Unfortunately Siemens woke up.

1 comments

You mean

  admin
or

  Administrator
?

Horrific, people should be jailed for cyberattacks when they carelessly just give out this word.

The experiences I meant were mostly

- password reset requests (admittedly, we had a protocol even then to strictly require a "physical signature", normally meaning Fax or internal snail mail)

- medical protocols: don't wanna go into too much detail here, but:

1) Windows requires a lot of maintenance, often even hard restores, to function normally, even when sold as the UI for physical ICU monitors

2) Medical personell often is severely overworked, especially people in important, but not formally highly-qualified roles. And things like Surgery rooms and ICUs often have very slim time slots.

With the former, you should not enter into them without wearing appropriate clothing.

It doesn't prevent people working there from requesting you to finally come over and make that UEFI-Windows-Crapware-Kiosk-PC which was sold as a medical device boot... of course especially not when there is an ongoing surgery nearby. And of course, your higher-ups will be there to help you sort out these issues without violating protocols...

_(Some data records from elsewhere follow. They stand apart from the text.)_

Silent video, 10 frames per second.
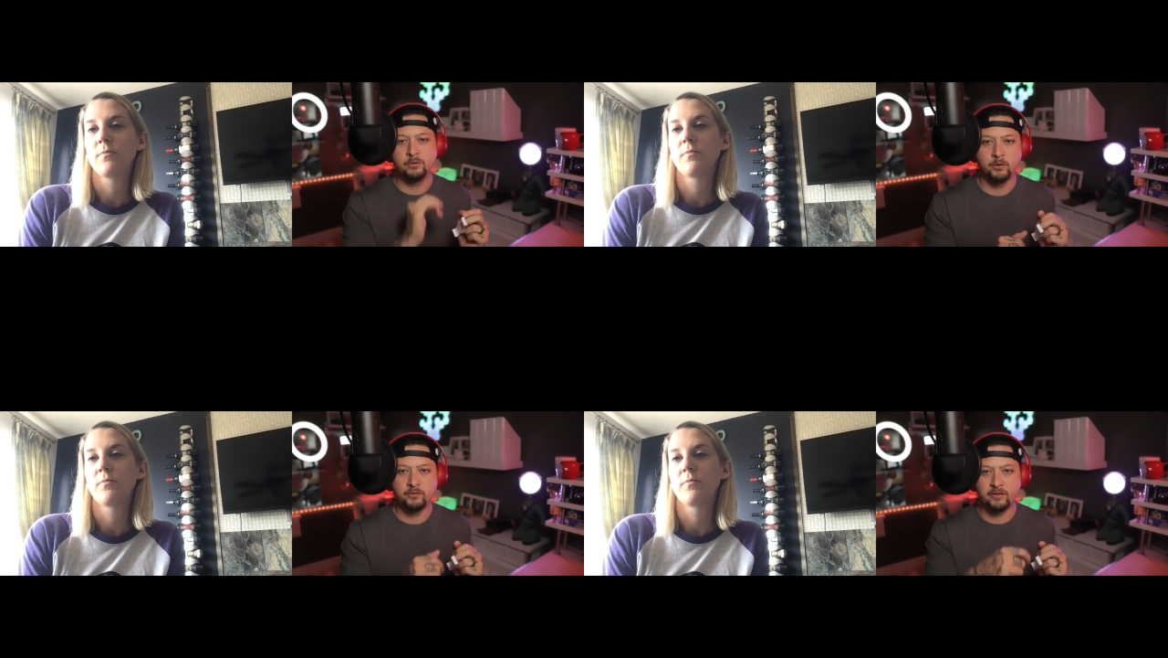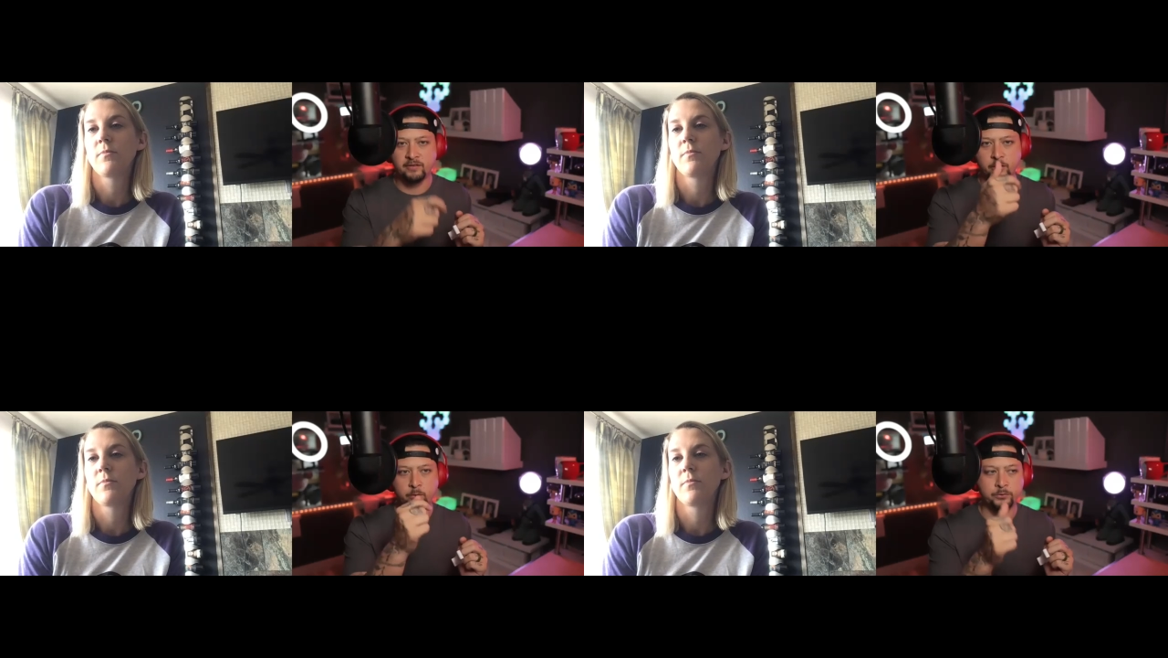Speaker 1: post as I
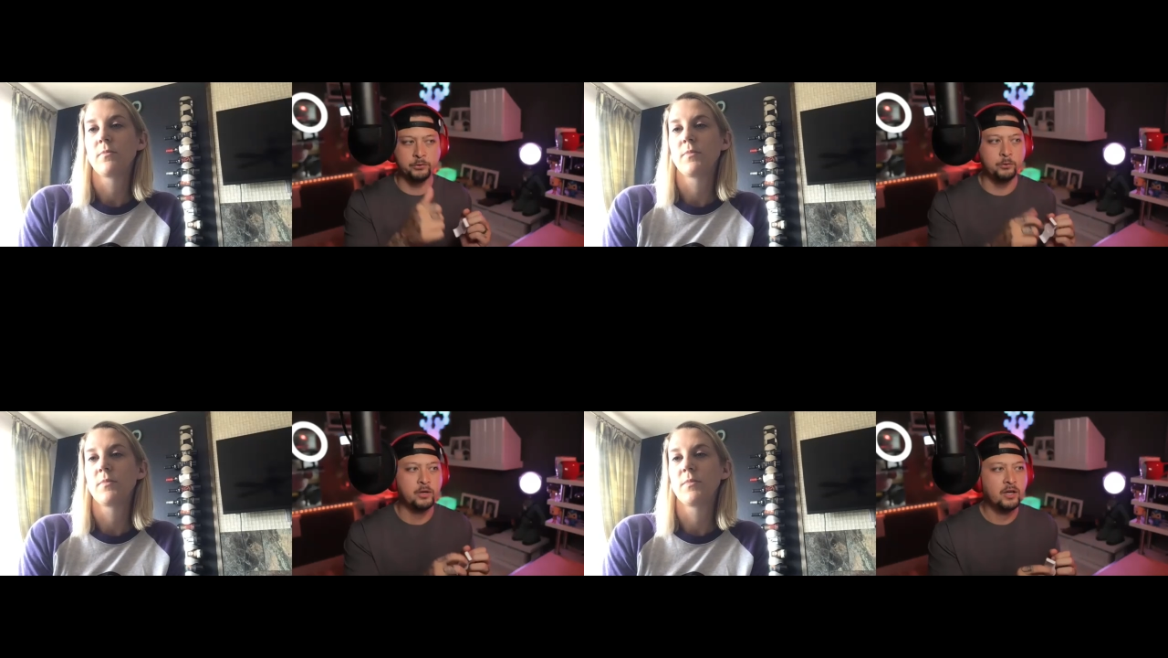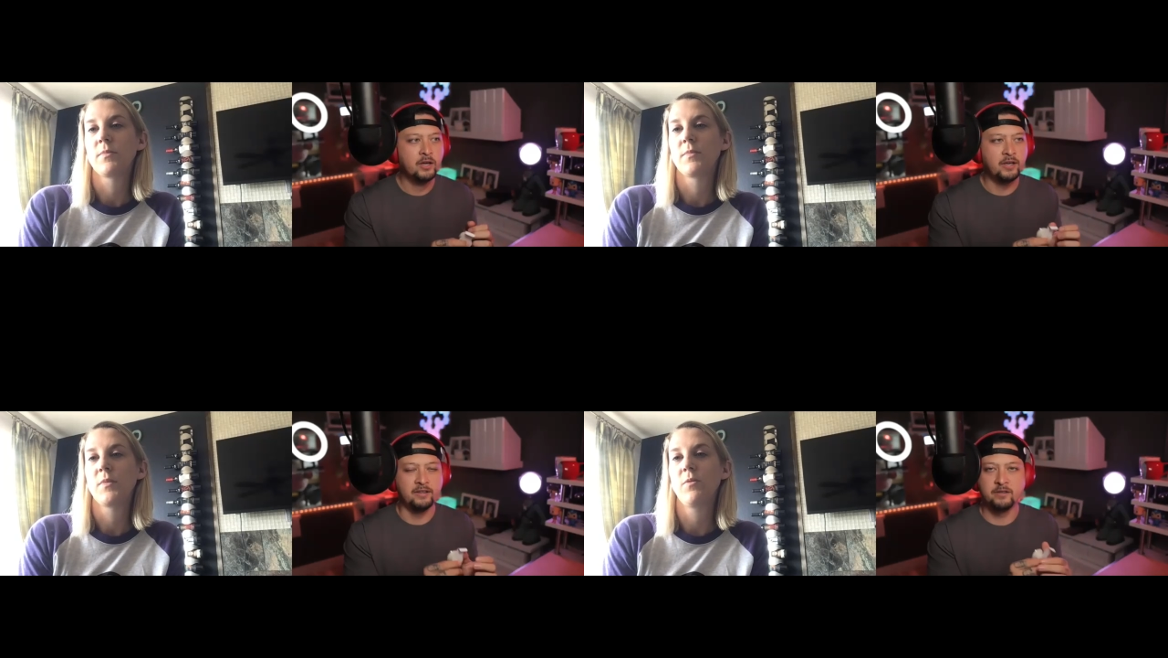go through
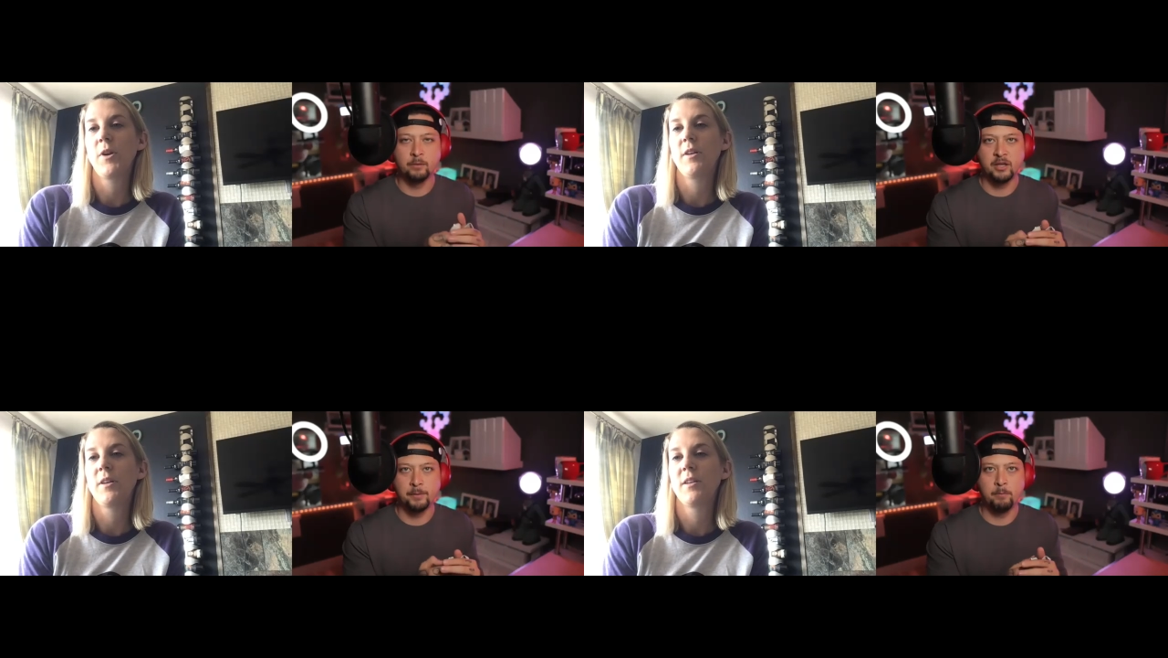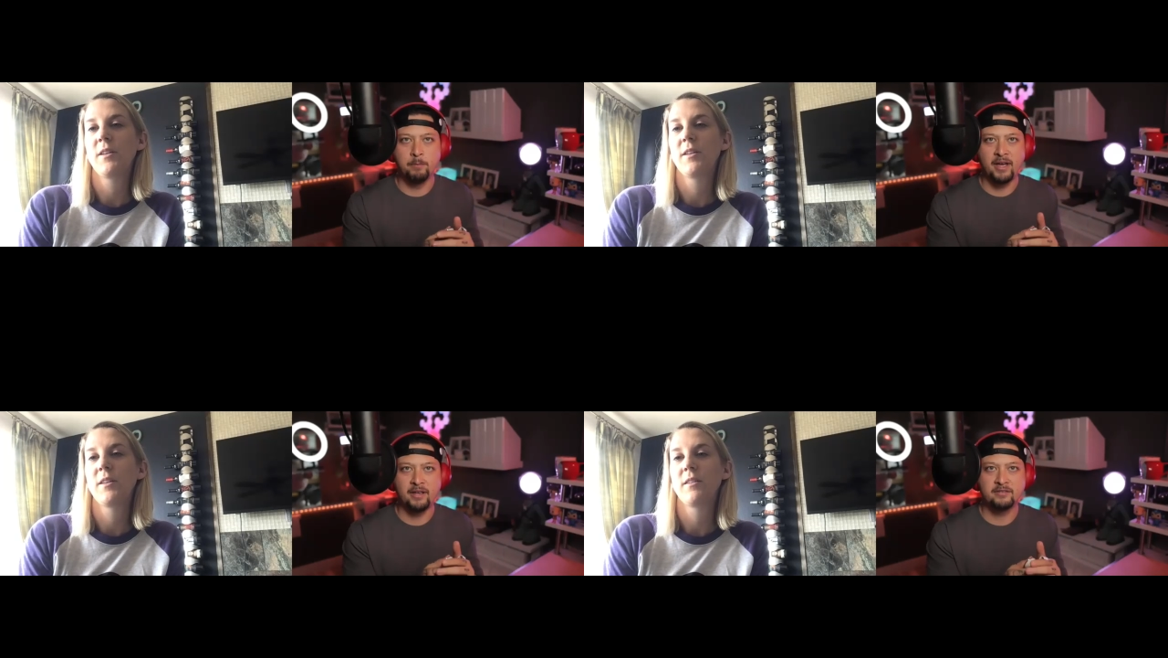is something right. about
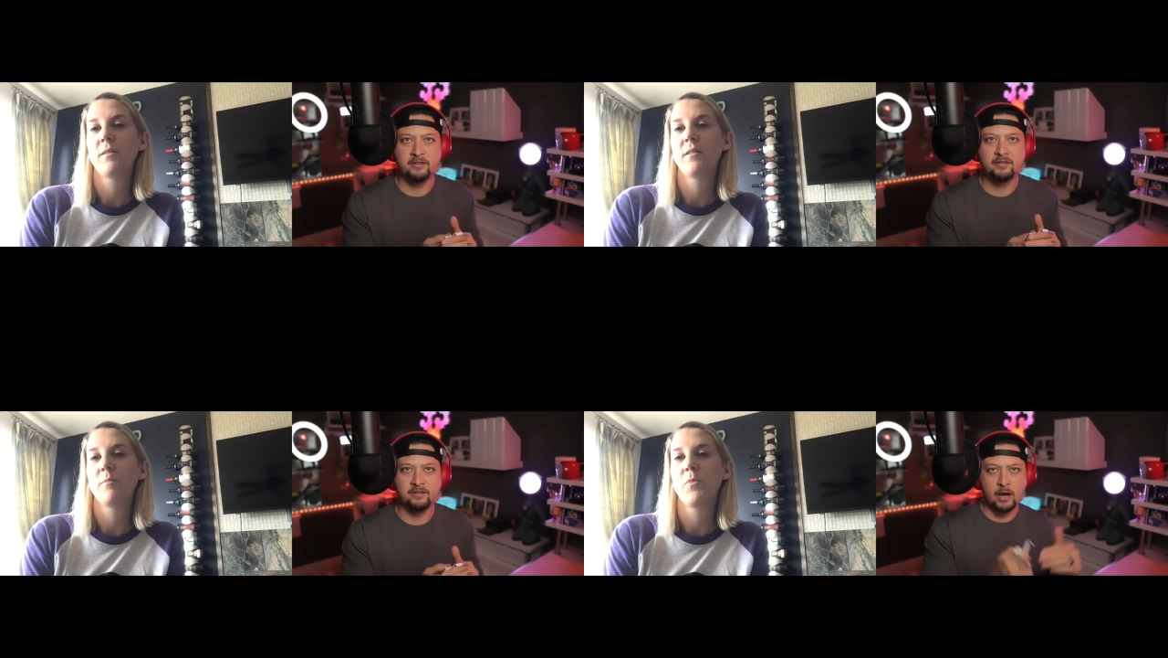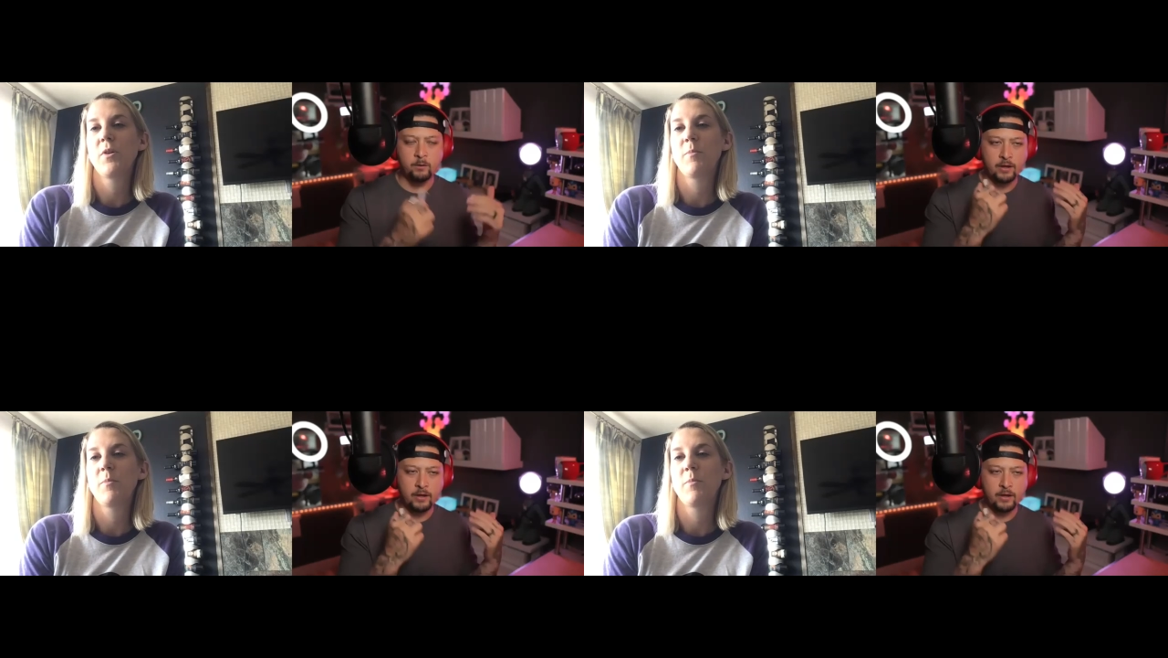masks. And now yeah.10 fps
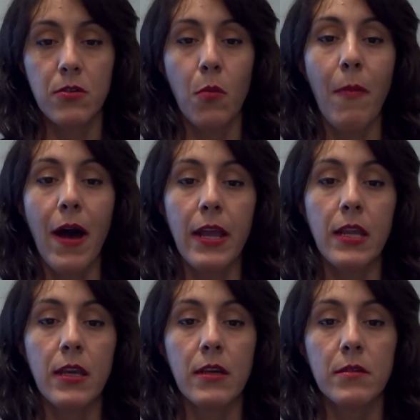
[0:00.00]

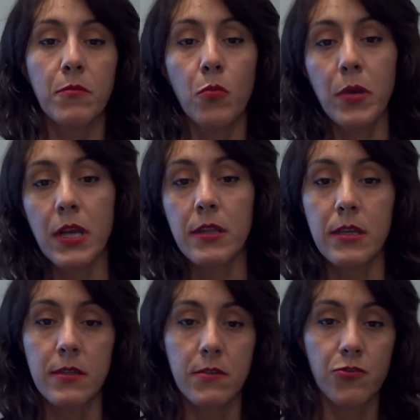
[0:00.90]
combining mobility
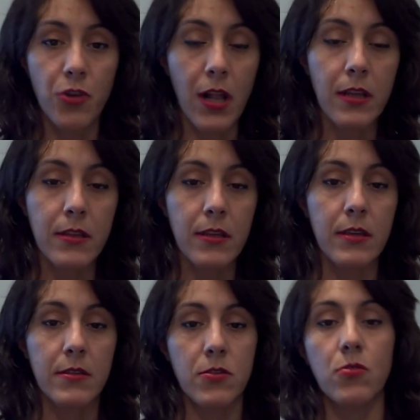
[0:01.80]
and
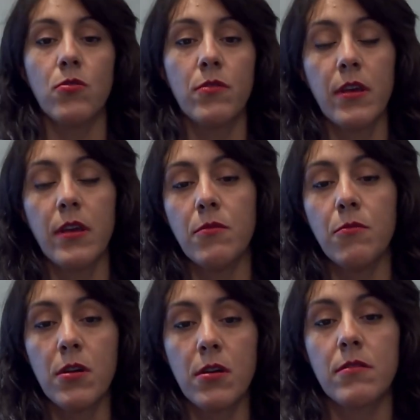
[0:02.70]
centrality. So they
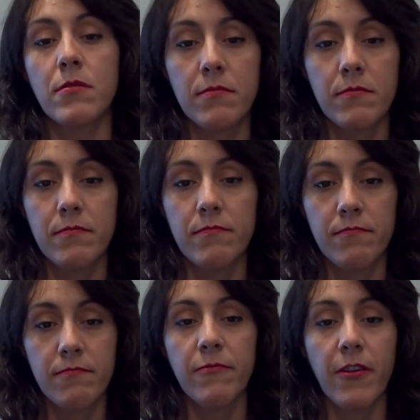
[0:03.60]
were
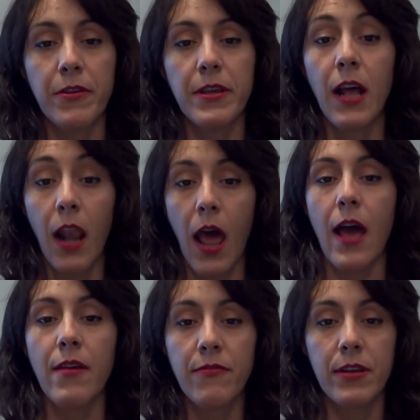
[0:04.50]
very
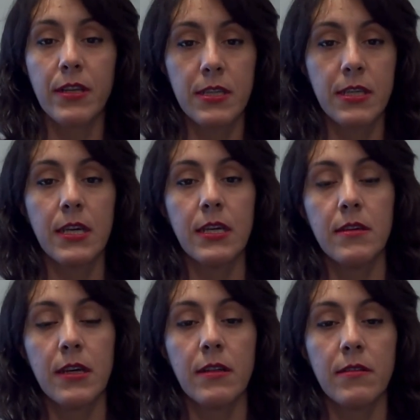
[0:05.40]
alive, let's
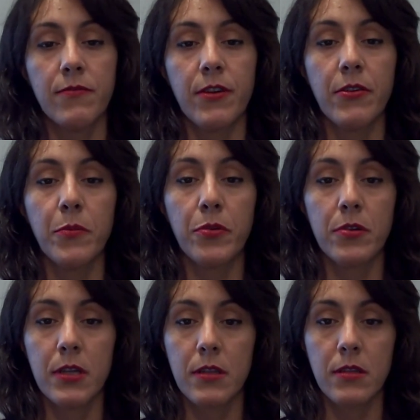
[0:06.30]
say, and very
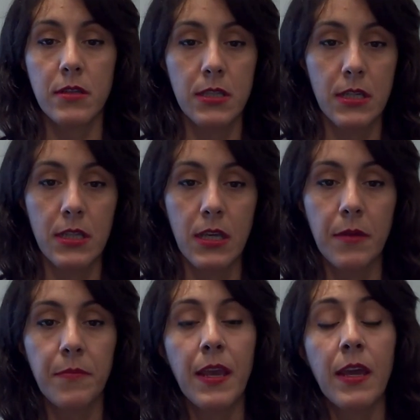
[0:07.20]
important in the
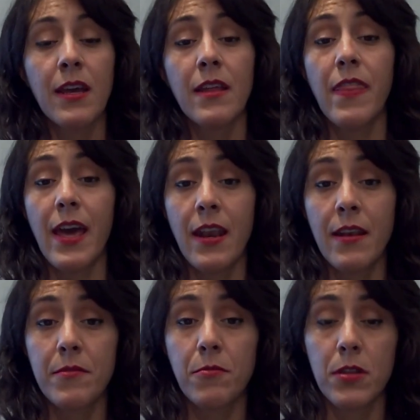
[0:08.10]
city.
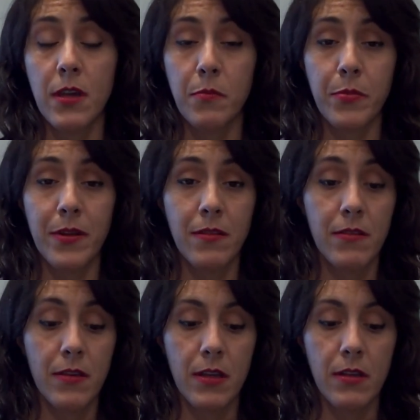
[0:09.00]
Then what
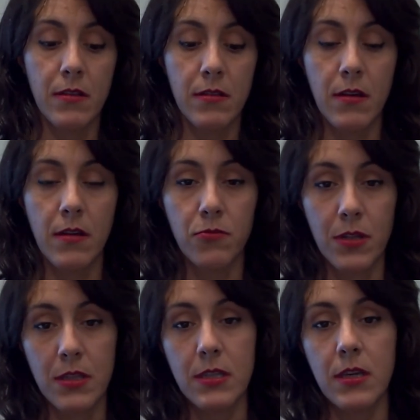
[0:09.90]
happened in the
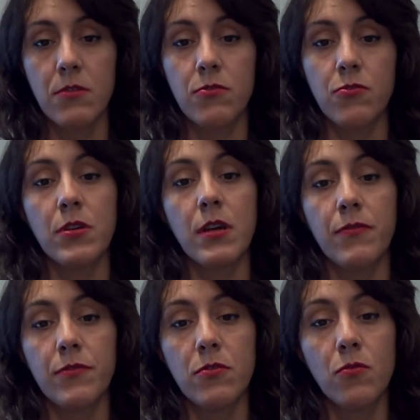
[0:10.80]
20th century
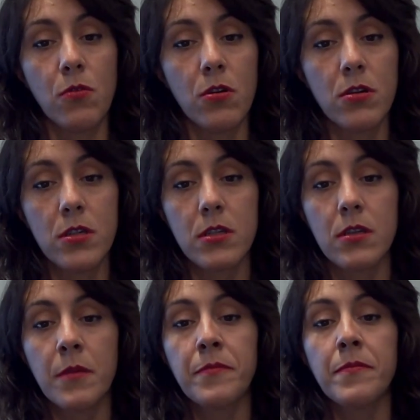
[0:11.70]
after the
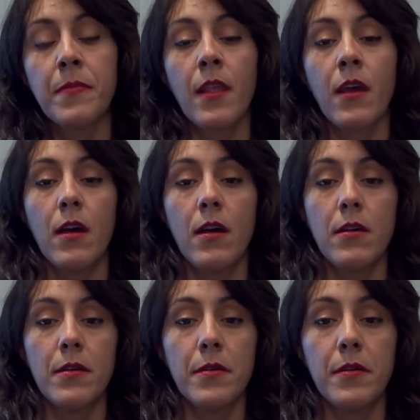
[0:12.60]
wars?
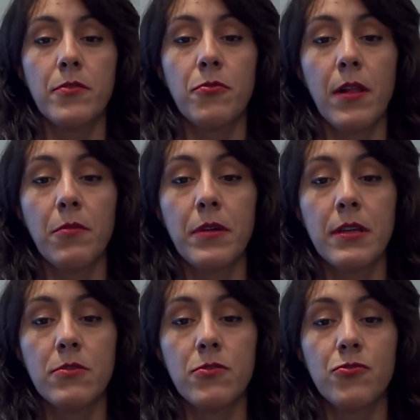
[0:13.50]
the railway
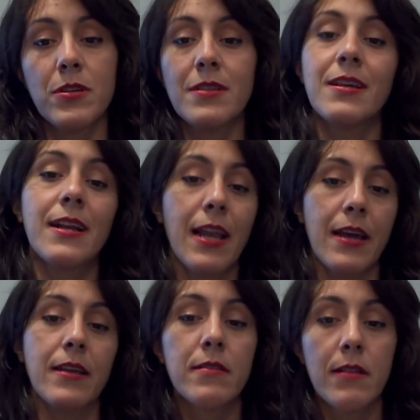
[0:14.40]
industry
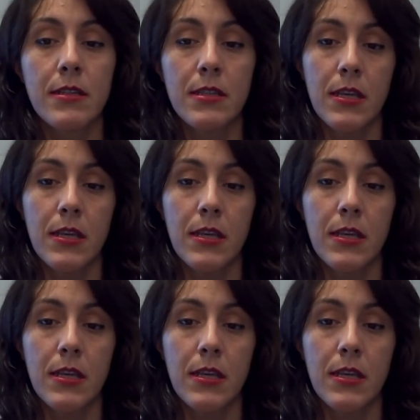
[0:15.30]
declined, let's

thankfully I didn't do careless things there and haven't witnessed IT-related disasters there. But still, I gave these examples for a reason :D

there was a healthy culture but some of the situations encountered in medical IT support should really require specialized, short-term training.

Keeping up rigorous hygiene protocols requires dedicated work by professionals, especially in a large hospital.

And the same argument can be made for account protection and user support for large software providers.

I support radiologies...I have seen things, patients wouldn't believe. MRI in helium off the shoulder of the CS student. I watched DICOMs corrupt in the dark near the PACS gateway. All those moments will be lost in time...like unsaved reports in rain. Time to reboot
Well done.

Maybe this is spoiling the effect, but for people who don't recognize it instantly:

> I've seen things you people wouldn't believe. Attack ships on fire off the shoulder of Orion. I watched C-beams glitter in the dark near the Tannhäuser Gate. All those moments will be lost in time, like tears in rain. Time to die.

https://en.wikipedia.org/wiki/Tears_in_rain_monologue

We seem to work in very similar fields. I tend to work on the back-end line. To put it lightly: it is all a big shitshow. Vendor lock-in, non-standard communication, network admins who have no idea what they are doing, radiology imaging clinics with no IT staff at all (even on-call external people) or places that had their network set up 15 years ago by a guy who is now long dead or otherwise MIA. And then, inevitably, you have to guide the innocent girl sitting at the front desk to somewhere in the local backrooms just to reset a server remotely.
Yes, seen it all. I love how the girl is still talk weeks later.

It is a great field though. The wide range of tech you're confronted with is astonishing and all of it live 24/7.

I wish I'd have discovered the field earlier in my life, there is so much room for improvement.